• _PROBLEM_
Leave out the pictures and repeat exactly the lines from the one containing "(211.01 s to 212.01 s)" through the end of the records.
%%
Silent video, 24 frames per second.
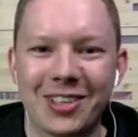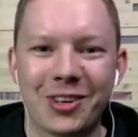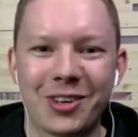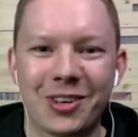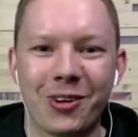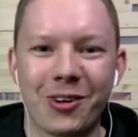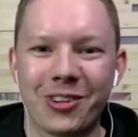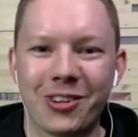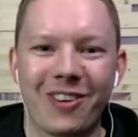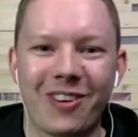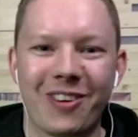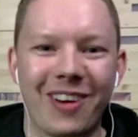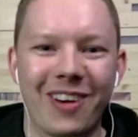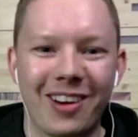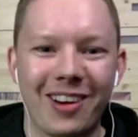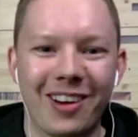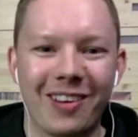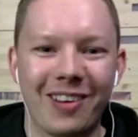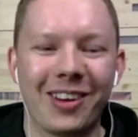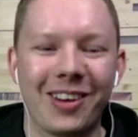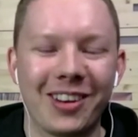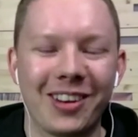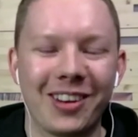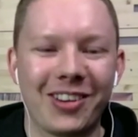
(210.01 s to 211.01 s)
course creator
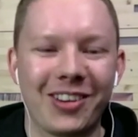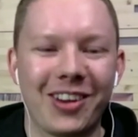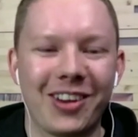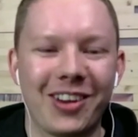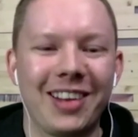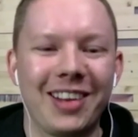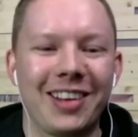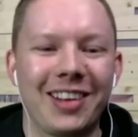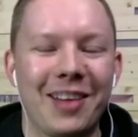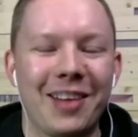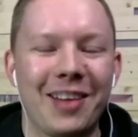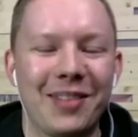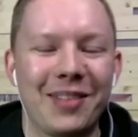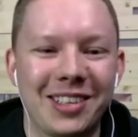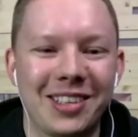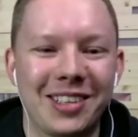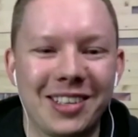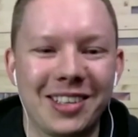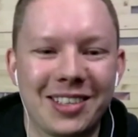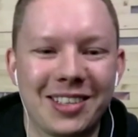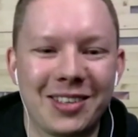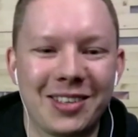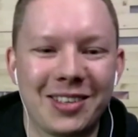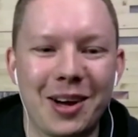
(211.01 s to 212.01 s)
we're going to try and dive into
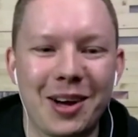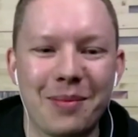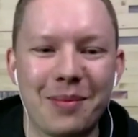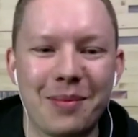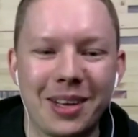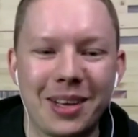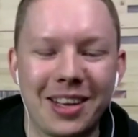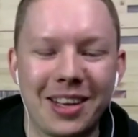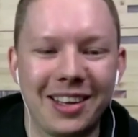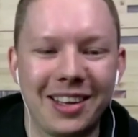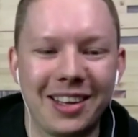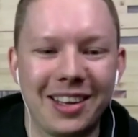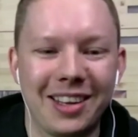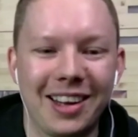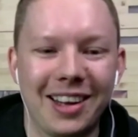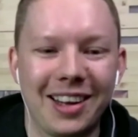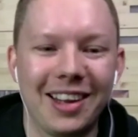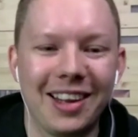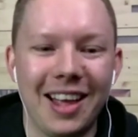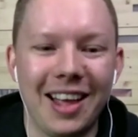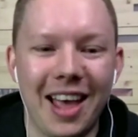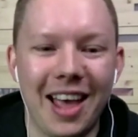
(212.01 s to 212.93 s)
this topic and uh,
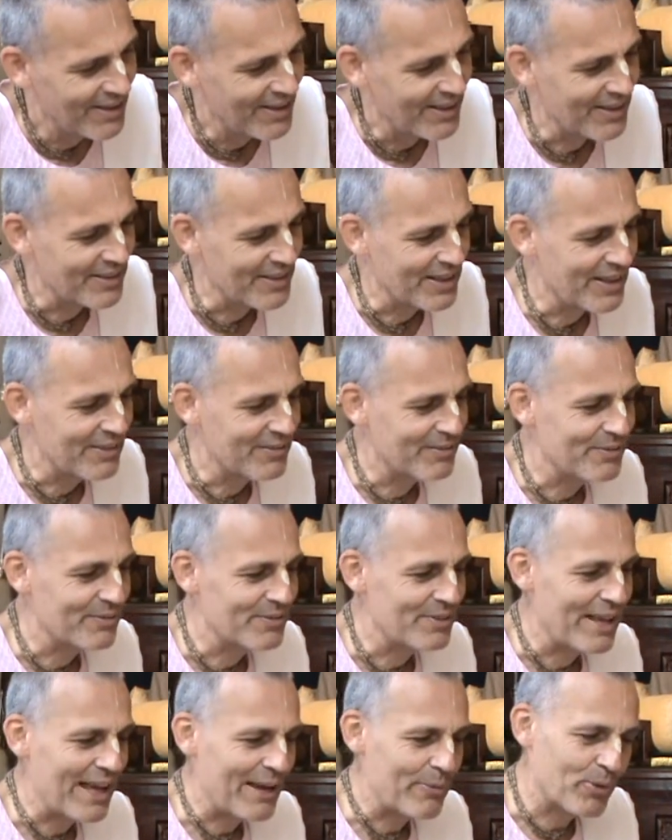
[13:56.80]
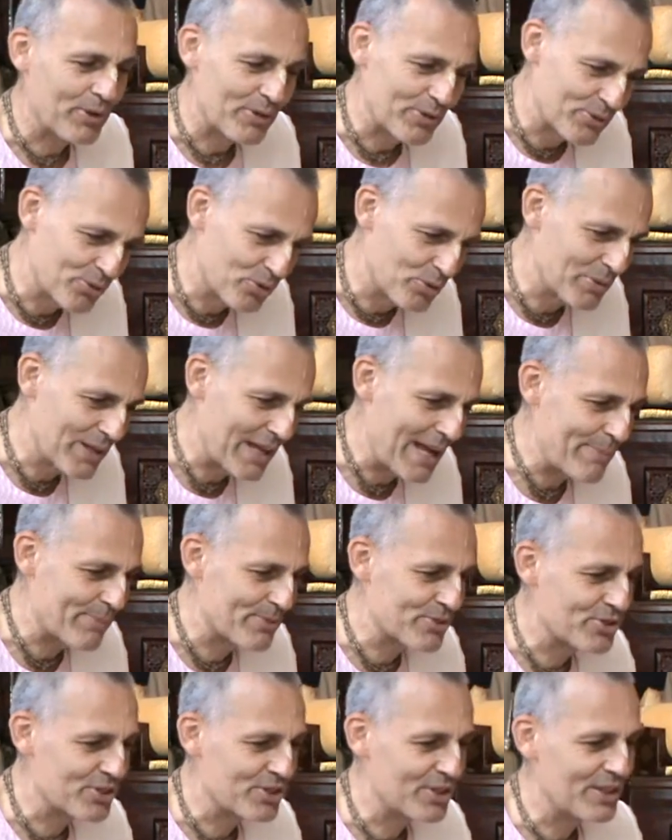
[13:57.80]
And then what normally
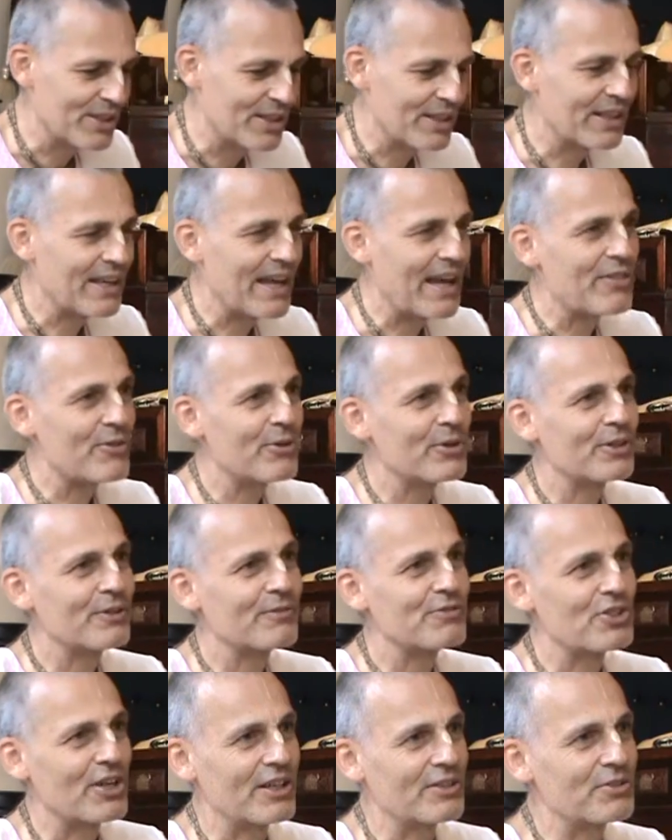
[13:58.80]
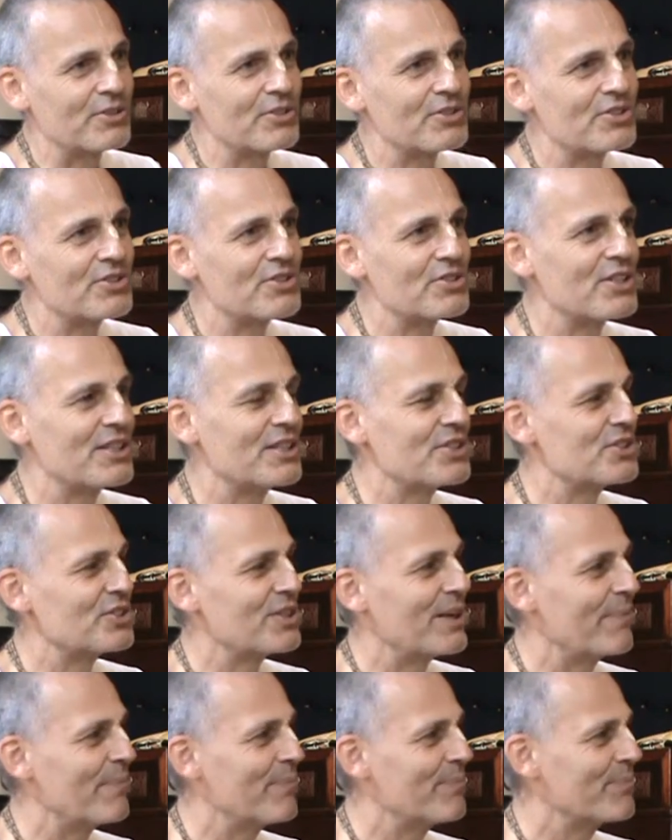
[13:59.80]
happens at a gathering of Kshatriyas is there's
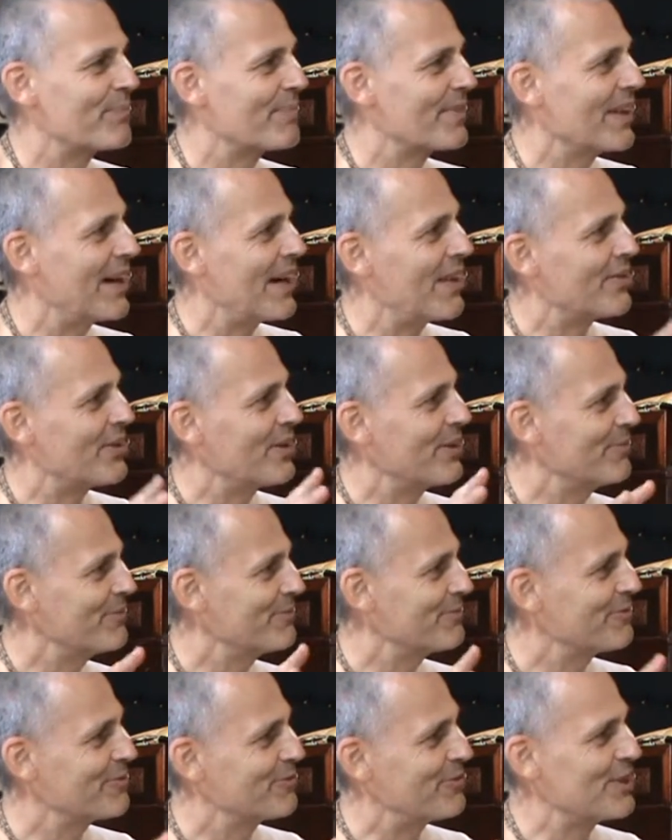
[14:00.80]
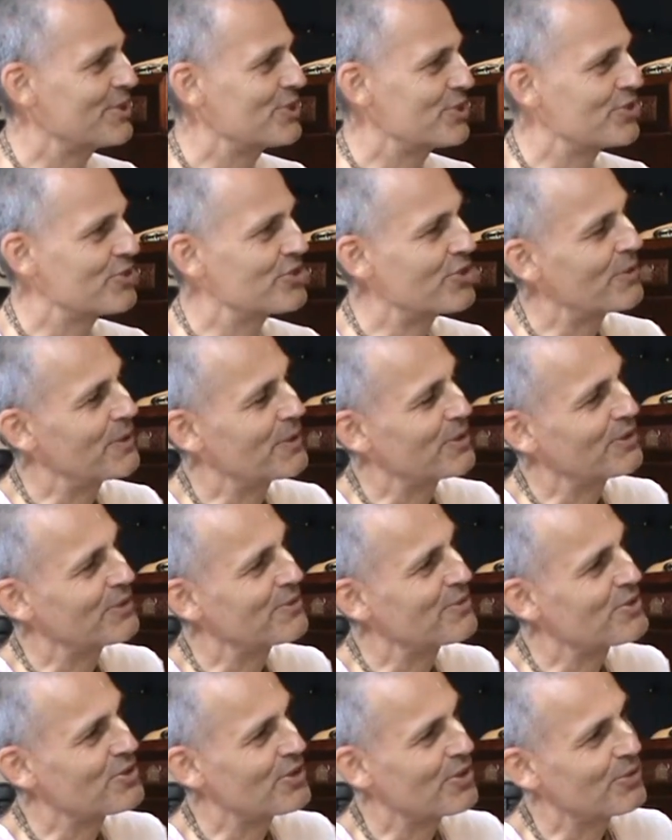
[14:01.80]
some other functions going
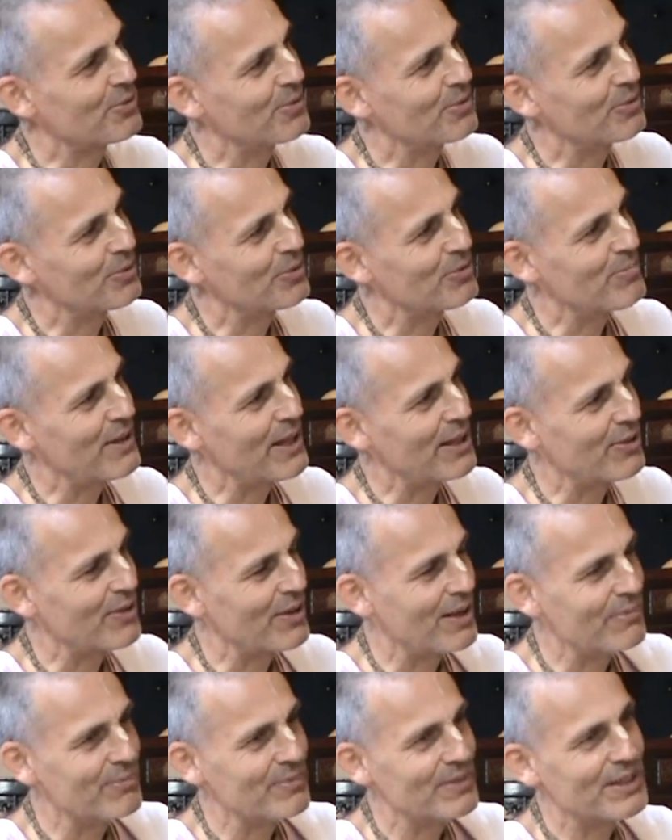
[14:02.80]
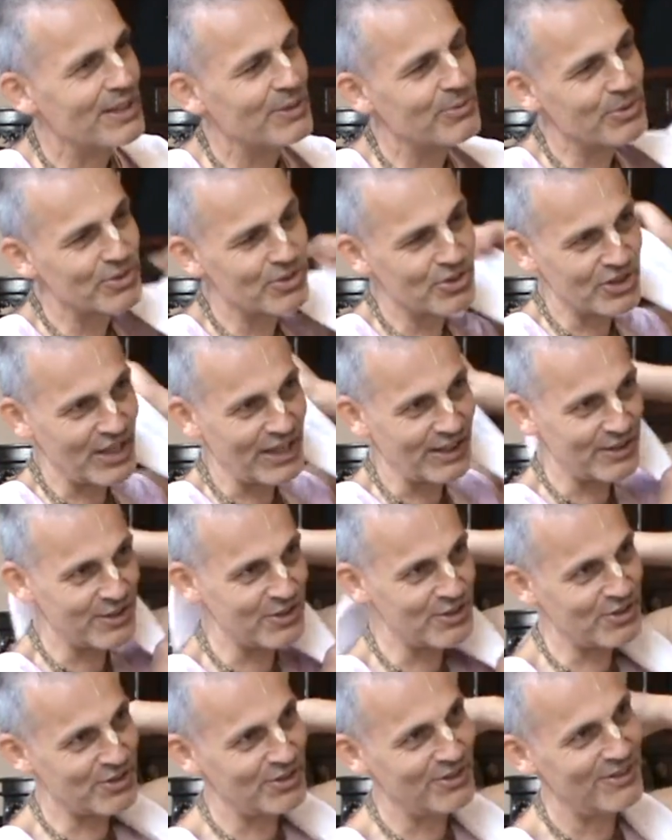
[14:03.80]
on. So Lord Balaram, he was challenged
%%
• _EXERCISE OUTPUT_
(211.01 s to 212.01 s)
we're going to try and dive into
(212.01 s to 212.93 s)
this topic and uh,
[13:56.80]
[13:57.80]
And then what normally
[13:58.80]
[13:59.80]
happens at a gathering of Kshatriyas is there's
[14:00.80]
[14:01.80]
some other functions going
[14:02.80]
[14:03.80]
on. So Lord Balaram, he was challenged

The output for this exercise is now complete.